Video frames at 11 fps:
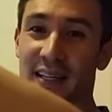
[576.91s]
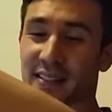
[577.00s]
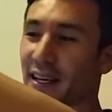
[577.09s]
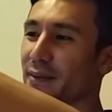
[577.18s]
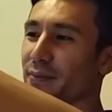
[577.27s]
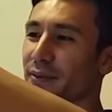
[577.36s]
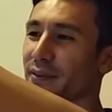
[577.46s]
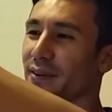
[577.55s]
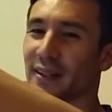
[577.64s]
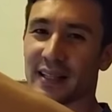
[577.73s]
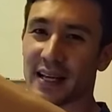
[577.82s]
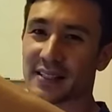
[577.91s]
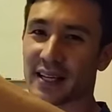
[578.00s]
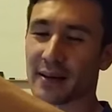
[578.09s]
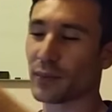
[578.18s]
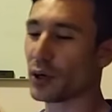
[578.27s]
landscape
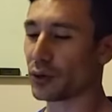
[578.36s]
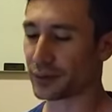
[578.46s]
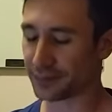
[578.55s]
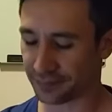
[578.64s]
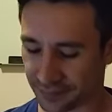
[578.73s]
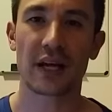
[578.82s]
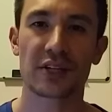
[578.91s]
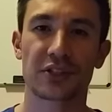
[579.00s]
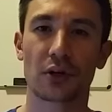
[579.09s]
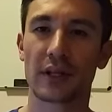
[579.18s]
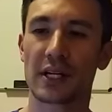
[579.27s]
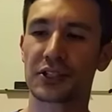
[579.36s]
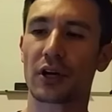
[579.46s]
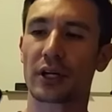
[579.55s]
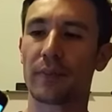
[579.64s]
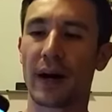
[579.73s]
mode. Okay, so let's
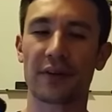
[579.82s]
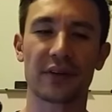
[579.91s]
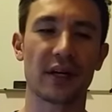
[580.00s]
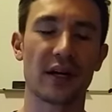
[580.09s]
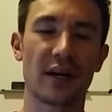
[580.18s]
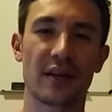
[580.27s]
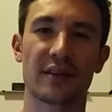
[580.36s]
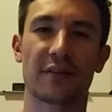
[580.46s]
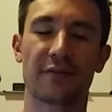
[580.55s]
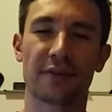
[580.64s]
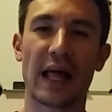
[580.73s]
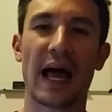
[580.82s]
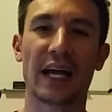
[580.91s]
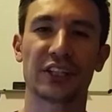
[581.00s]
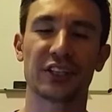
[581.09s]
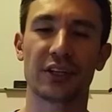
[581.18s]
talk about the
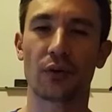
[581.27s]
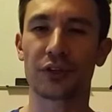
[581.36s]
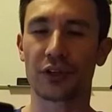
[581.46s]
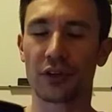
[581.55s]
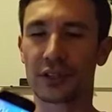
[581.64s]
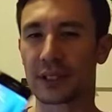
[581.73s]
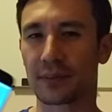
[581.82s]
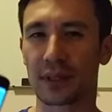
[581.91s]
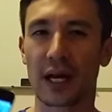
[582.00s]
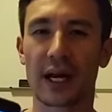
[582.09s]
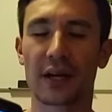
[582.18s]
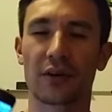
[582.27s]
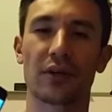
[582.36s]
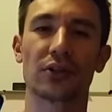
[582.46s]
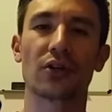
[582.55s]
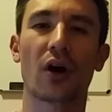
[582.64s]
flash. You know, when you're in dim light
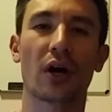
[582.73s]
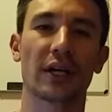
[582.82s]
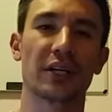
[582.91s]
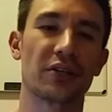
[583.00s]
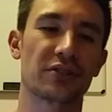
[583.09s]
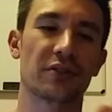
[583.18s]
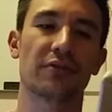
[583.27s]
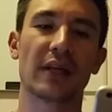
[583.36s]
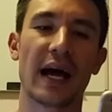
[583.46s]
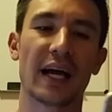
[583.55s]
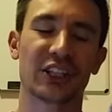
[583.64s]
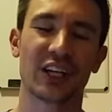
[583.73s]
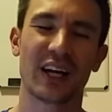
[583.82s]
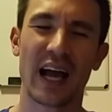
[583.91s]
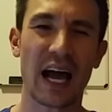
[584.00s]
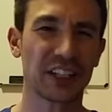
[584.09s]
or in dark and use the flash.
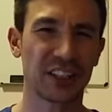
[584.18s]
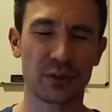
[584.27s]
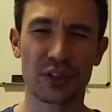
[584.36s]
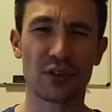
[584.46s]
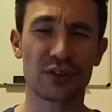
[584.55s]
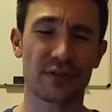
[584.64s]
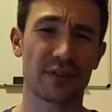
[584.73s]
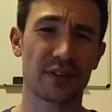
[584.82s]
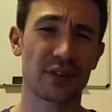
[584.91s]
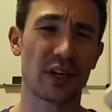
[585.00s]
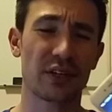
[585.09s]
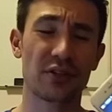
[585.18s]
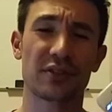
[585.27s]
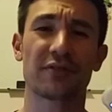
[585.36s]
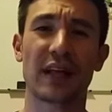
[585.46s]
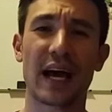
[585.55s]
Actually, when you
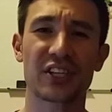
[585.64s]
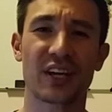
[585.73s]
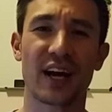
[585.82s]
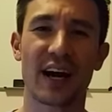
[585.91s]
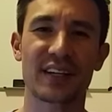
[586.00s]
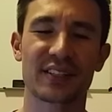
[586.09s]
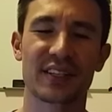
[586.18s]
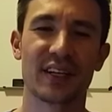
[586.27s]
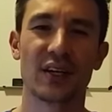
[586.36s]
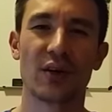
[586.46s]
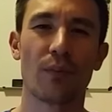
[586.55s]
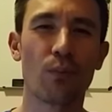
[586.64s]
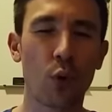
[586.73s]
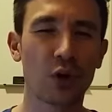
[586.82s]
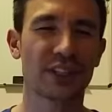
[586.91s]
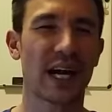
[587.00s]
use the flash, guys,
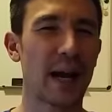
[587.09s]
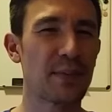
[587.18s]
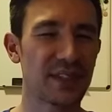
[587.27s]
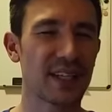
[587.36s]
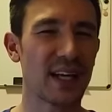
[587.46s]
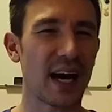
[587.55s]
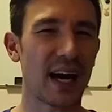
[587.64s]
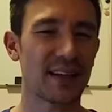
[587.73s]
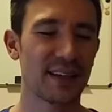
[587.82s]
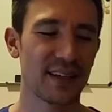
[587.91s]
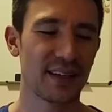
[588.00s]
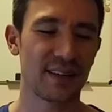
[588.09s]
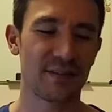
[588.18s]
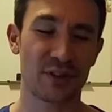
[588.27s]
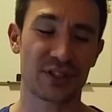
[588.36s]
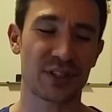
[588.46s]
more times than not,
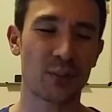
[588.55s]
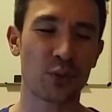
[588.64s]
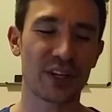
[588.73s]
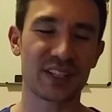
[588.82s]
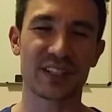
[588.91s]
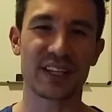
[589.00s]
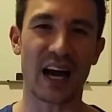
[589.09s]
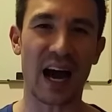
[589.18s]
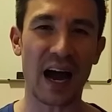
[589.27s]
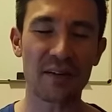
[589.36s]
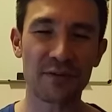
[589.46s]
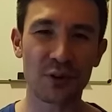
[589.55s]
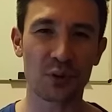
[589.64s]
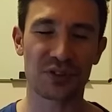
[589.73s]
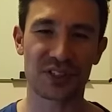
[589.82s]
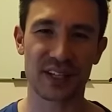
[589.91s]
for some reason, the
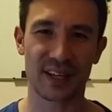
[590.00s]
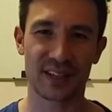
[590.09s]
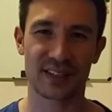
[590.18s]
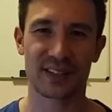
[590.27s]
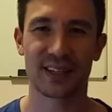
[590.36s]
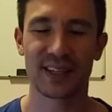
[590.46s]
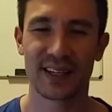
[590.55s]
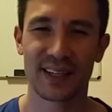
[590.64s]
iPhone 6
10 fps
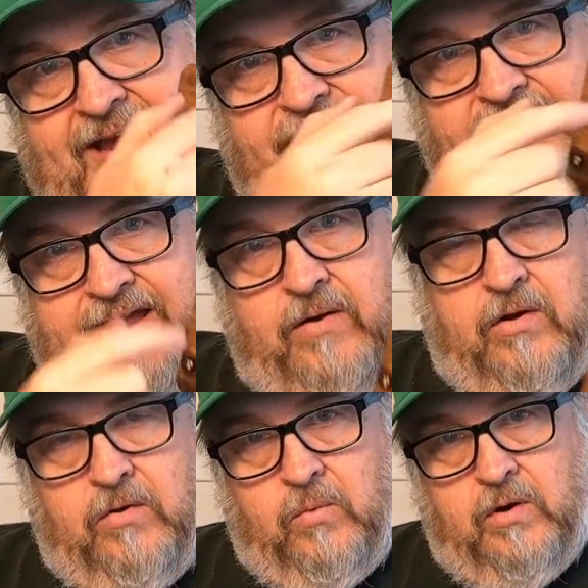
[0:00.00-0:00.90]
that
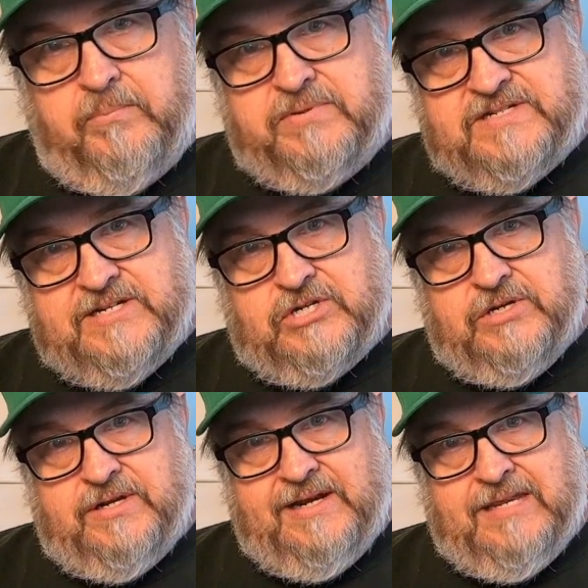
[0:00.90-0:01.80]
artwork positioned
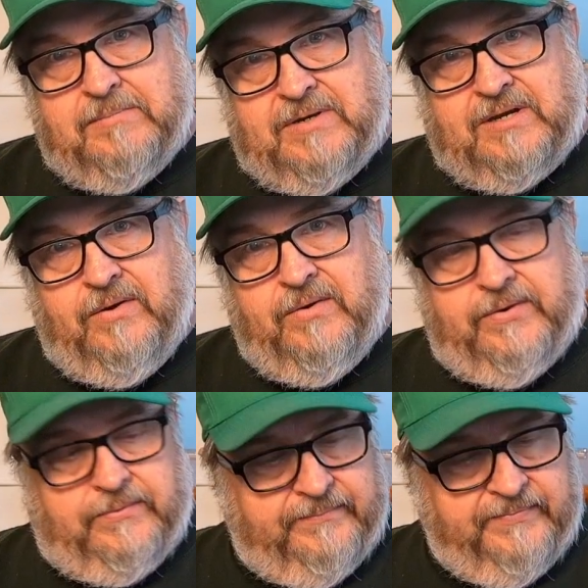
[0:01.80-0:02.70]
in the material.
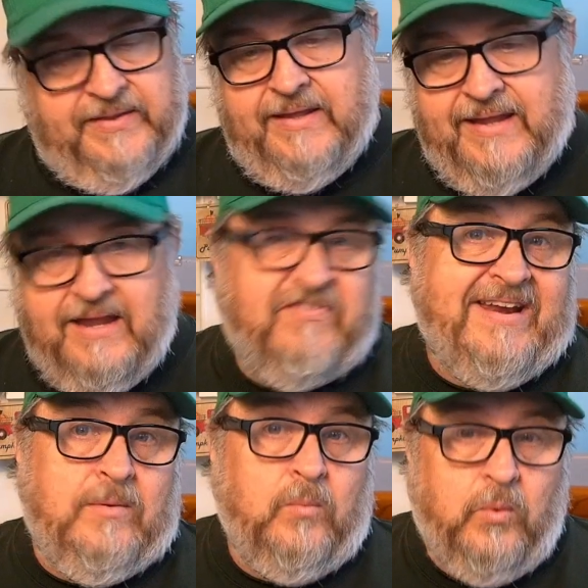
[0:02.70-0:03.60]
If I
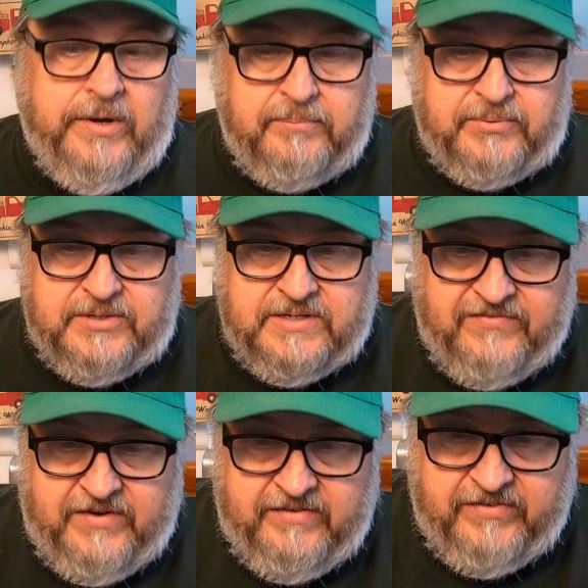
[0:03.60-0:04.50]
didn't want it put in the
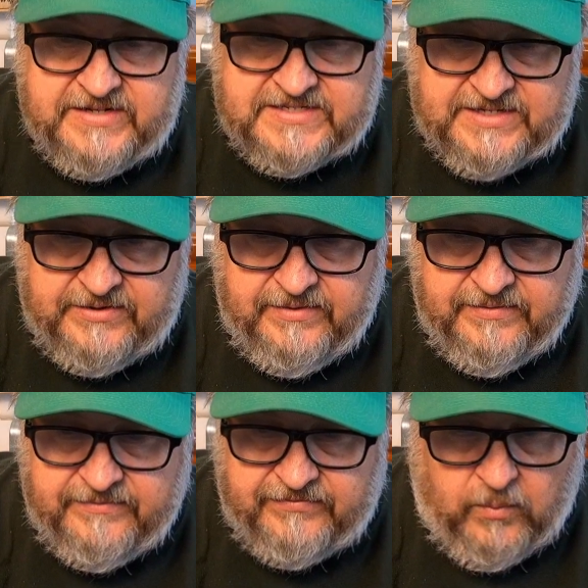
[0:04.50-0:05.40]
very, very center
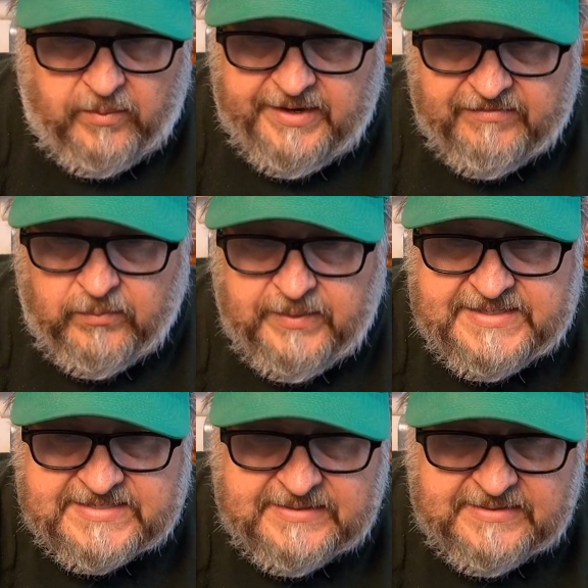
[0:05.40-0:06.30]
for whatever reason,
____________
• **Work instruction**
Give back each line above verbatim, dropping every picture.

• **Task result**
Video frames at 11 fps:
[576.91s]
[577.00s]
[577.09s]
[577.18s]
[577.27s]
[577.36s]
[577.46s]
[577.55s]
[577.64s]
[577.73s]
[577.82s]
[577.91s]
[578.00s]
[578.09s]
[578.18s]
[578.27s]
landscape
[578.36s]
[578.46s]
[578.55s]
[578.64s]
[578.73s]
[578.82s]
[578.91s]
[579.00s]
[579.09s]
[579.18s]
[579.27s]
[579.36s]
[579.46s]
[579.55s]
[579.64s]
[579.73s]
mode. Okay, so let's
[579.82s]
[579.91s]
[580.00s]
[580.09s]
[580.18s]
[580.27s]
[580.36s]
[580.46s]
[580.55s]
[580.64s]
[580.73s]
[580.82s]
[580.91s]
[581.00s]
[581.09s]
[581.18s]
talk about the
[581.27s]
[581.36s]
[581.46s]
[581.55s]
[581.64s]
[581.73s]
[581.82s]
[581.91s]
[582.00s]
[582.09s]
[582.18s]
[582.27s]
[582.36s]
[582.46s]
[582.55s]
[582.64s]
flash. You know, when you're in dim light
[582.73s]
[582.82s]
[582.91s]
[583.00s]
[583.09s]
[583.18s]
[583.27s]
[583.36s]
[583.46s]
[583.55s]
[583.64s]
[583.73s]
[583.82s]
[583.91s]
[584.00s]
[584.09s]
or in dark and use the flash.
[584.18s]
[584.27s]
[584.36s]
[584.46s]
[584.55s]
[584.64s]
[584.73s]
[584.82s]
[584.91s]
[585.00s]
[585.09s]
[585.18s]
[585.27s]
[585.36s]
[585.46s]
[585.55s]
Actually, when you
[585.64s]
[585.73s]
[585.82s]
[585.91s]
[586.00s]
[586.09s]
[586.18s]
[586.27s]
[586.36s]
[586.46s]
[586.55s]
[586.64s]
[586.73s]
[586.82s]
[586.91s]
[587.00s]
use the flash, guys,
[587.09s]
[587.18s]
[587.27s]
[587.36s]
[587.46s]
[587.55s]
[587.64s]
[587.73s]
[587.82s]
[587.91s]
[588.00s]
[588.09s]
[588.18s]
[588.27s]
[588.36s]
[588.46s]
more times than not,
[588.55s]
[588.64s]
[588.73s]
[588.82s]
[588.91s]
[589.00s]
[589.09s]
[589.18s]
[589.27s]
[589.36s]
[589.46s]
[589.55s]
[589.64s]
[589.73s]
[589.82s]
[589.91s]
for some reason, the
[590.00s]
[590.09s]
[590.18s]
[590.27s]
[590.36s]
[590.46s]
[590.55s]
[590.64s]
iPhone 6
10 fps
[0:00.00-0:00.90]
that
[0:00.90-0:01.80]
artwork positioned
[0:01.80-0:02.70]
in the material.
[0:02.70-0:03.60]
If I
[0:03.60-0:04.50]
didn't want it put in the
[0:04.50-0:05.40]
very, very center
[0:05.40-0:06.30]
for whatever reason,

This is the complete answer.